When I come to the dead end of my verbal ability, I would continue with gestures and my face would try to express what my tongue couldn’t. I was in a language maze and I stopped to enjoy the view of my own powerlessness. I gotta say, I learned a lot in the space in between. A lot about grace and vulnerability and my own need for help and how we’re really all one and I’d think about language and the difference between English and Spanish and how words have trailed from the Latin origin but they still make so much more sense in Spanish than in English. The US has played too many rounds of checkers with words. For example: how do foot and food have different ‘o’ sounds? And why is the ‘Ch’ in Charlie pronounced differently than the ‘ch’ in school?

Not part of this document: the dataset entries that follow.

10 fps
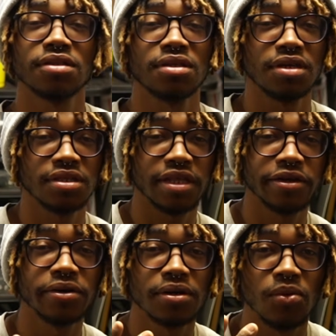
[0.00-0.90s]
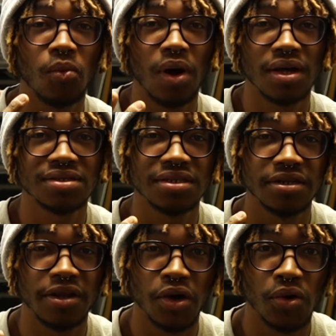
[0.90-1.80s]
thing that you're going to want to
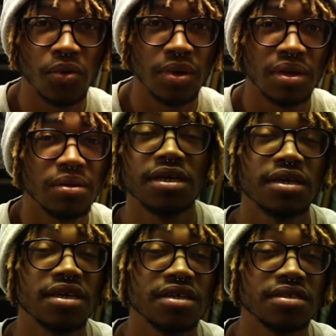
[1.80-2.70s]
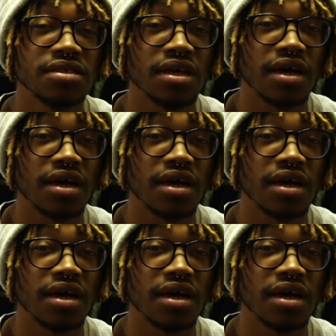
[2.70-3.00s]
know is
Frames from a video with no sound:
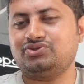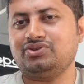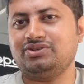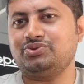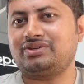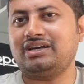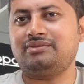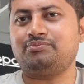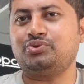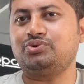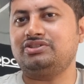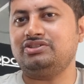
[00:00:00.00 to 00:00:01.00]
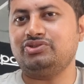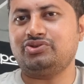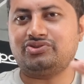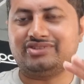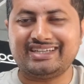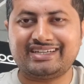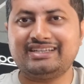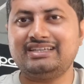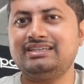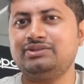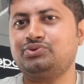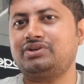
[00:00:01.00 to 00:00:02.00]
So you can put your
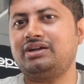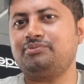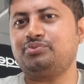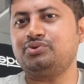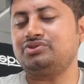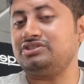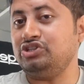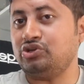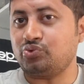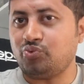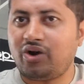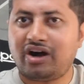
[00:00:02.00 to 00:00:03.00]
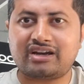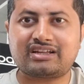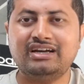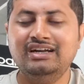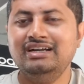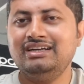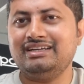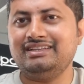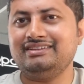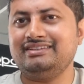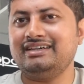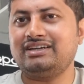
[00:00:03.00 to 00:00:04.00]
degree, you can put your work
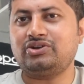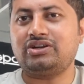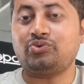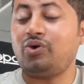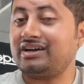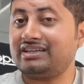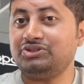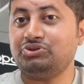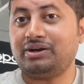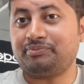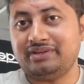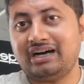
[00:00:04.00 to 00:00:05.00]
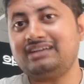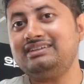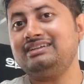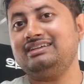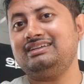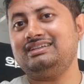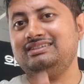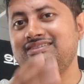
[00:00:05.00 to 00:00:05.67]
in there and what you have done.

And it put me at the mercy of my host family. So many gaps and holes and distance between Spanish II and my life now. I remember the heavy wooden desks and I’m trying to summon what I learned in those desks. . And I knew most of the things I was saying were wrong to begin with. So. Well they weren’t “wrong” let me not be so harsh. But I knew that I wasn’t saying them correctly. 

But one thing I realized, beyond the fact that learning a new language is hard, is that I have been super hard on English-learners growing up in the States. Even folks with accents who can’t say everything like a native English-speaker can, I would marginalize them without even realizing it. But now I’m in their camp, we’re on the same team playing the same round. But my team, whoever they’ve been, have just been so much more welcoming to me than me to them. We make so much of anyone with a foreign accent in the US. It would hurt my feelings a lot to hear my host family imitate my accent!

And I’m sure they’re very aware of my accent. I don’t sound like a native speaker, because I am not a native speaker.

Thankfully I’ve gotten better at finishing sentences, however imperfect. I am trying and that’s pretty exciting!